Как бы пробудившись от сна, Суворов вскидывает голову, смотрит, указывает куда-то плёткой, говорит казаку:
— Видишь, Семёныч, стога? Вон-вон… Езжай, братец, приготовь из сенца пуховичок, ночевать будем.
Казак пришпоривает коня. Суворов ещё отпивает водки, трясёт головой, сплёвывает чрез зубы, по-солдатски, и вперёд, вперёд на своей савраске.
— Ха, мужик… А кто он, мужик? Кто в армии российской?.. Пусть Михельсоны, да Муфели, да Меллины домашнего врага ловят… Да, да! А я… сам мужик, сам солдат, сам русак среди русаков!

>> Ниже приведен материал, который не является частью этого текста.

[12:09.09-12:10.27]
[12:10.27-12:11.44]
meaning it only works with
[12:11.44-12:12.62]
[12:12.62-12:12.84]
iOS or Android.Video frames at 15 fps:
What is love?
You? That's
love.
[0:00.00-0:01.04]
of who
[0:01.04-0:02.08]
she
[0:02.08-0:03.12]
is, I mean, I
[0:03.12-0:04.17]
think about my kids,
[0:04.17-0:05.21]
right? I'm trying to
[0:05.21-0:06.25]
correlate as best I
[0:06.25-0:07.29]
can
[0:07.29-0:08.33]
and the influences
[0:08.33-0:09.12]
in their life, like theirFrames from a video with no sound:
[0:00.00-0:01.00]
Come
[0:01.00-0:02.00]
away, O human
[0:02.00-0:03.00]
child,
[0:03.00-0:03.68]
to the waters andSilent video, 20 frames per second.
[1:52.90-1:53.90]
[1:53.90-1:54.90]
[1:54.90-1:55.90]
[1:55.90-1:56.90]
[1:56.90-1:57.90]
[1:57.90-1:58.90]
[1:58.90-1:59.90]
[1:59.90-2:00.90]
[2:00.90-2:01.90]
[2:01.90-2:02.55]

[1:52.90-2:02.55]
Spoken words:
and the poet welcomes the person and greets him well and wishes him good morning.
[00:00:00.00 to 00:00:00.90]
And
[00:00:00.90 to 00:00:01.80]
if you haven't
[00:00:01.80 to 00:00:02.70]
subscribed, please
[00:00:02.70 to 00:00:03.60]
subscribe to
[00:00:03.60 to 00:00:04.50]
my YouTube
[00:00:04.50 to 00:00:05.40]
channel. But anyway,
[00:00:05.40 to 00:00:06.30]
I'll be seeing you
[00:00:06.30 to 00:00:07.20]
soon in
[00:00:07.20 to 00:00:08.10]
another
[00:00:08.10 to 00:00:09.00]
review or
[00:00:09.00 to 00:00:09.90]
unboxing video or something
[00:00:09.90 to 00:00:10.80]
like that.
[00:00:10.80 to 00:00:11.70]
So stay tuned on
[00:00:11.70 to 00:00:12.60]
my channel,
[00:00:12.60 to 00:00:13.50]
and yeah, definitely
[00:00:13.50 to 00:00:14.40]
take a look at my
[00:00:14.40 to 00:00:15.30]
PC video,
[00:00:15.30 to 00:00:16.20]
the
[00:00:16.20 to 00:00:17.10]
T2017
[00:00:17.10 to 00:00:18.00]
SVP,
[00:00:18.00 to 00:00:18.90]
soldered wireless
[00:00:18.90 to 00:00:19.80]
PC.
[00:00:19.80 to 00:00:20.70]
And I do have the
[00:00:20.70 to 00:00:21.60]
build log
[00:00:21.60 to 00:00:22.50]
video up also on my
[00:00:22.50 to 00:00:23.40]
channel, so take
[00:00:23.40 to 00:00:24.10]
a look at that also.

Он смотрит на запад, от солнца осталась золотистая горбушечка, вверху редкие облака, а по степи тёплая рыжеватая сутемень.
— Мятеж, восстание… Мужик бунтует… У меня, в Кончанском, тоже мужик сидит… А не бунтовал… ни при мне, ни при отце, ни при деде моём… Извольте посмотреть, всеблагая, как валятся пред вашим рабом Александром мужички… «Батюшка, Ляксандра Васильич, купи ты нашу деревеньку!» — «Дак как я вас, помилуй бог, куплю, у вас своя госпожа, моя соседка…» — «Ляксандра Васильич, она у нас все жилы вытянула, насмерть велит бить, а ты, батюшка, по-божецки своих содержишь, жалеешь их». Да, да, извольте посмотреть, ваше величество! А то — бунт, бунт!.. Я, матушка, знаю почище тебя мужика и барина!.. Ты проведай-ка, матушка, много ли Суворов на вотчинах своих нажил? Ни рубля, ни козы, не токмо что кобылы! — Суворов закатился скрипучим смешком. — Нет, матушка, с мужиком тоже надо умеючи… А то разворошили муравьиную кучу, натворили делов, а теперь наш брат, солдат, поди, расхлёбывай!
Не спалось Александру Васильевичу этою ночью на сенце, под стогом. Он вытянул голую ногу, растолкал пяткой храпевшего вблизи бородатого казака.
— Семёныч! Не спишь?
— Никак нет, вашество, чегой-то не заспалось, — мямлит спросонья казак.
— Помнишь, братец, как мы Туртукай брали? Ты в деле-то был?
— Был, как же… Семерым басурманам головы снёс да троих на пику поддел…
— Молодец!
— Рад стараться!
— Старайся, старайся… «Слава богу, слава нам, Туртукай взят, и я там!..» Ну, да ведь я, Семёныч, хитрый! Фельдмаршалу-то Румянцеву донёс тогда: «Слава богу, слава вам!» Ха-ха…
— Да уж, эфто чего тут, — мямлил казак, борясь со сном, и вдруг снова захрапел.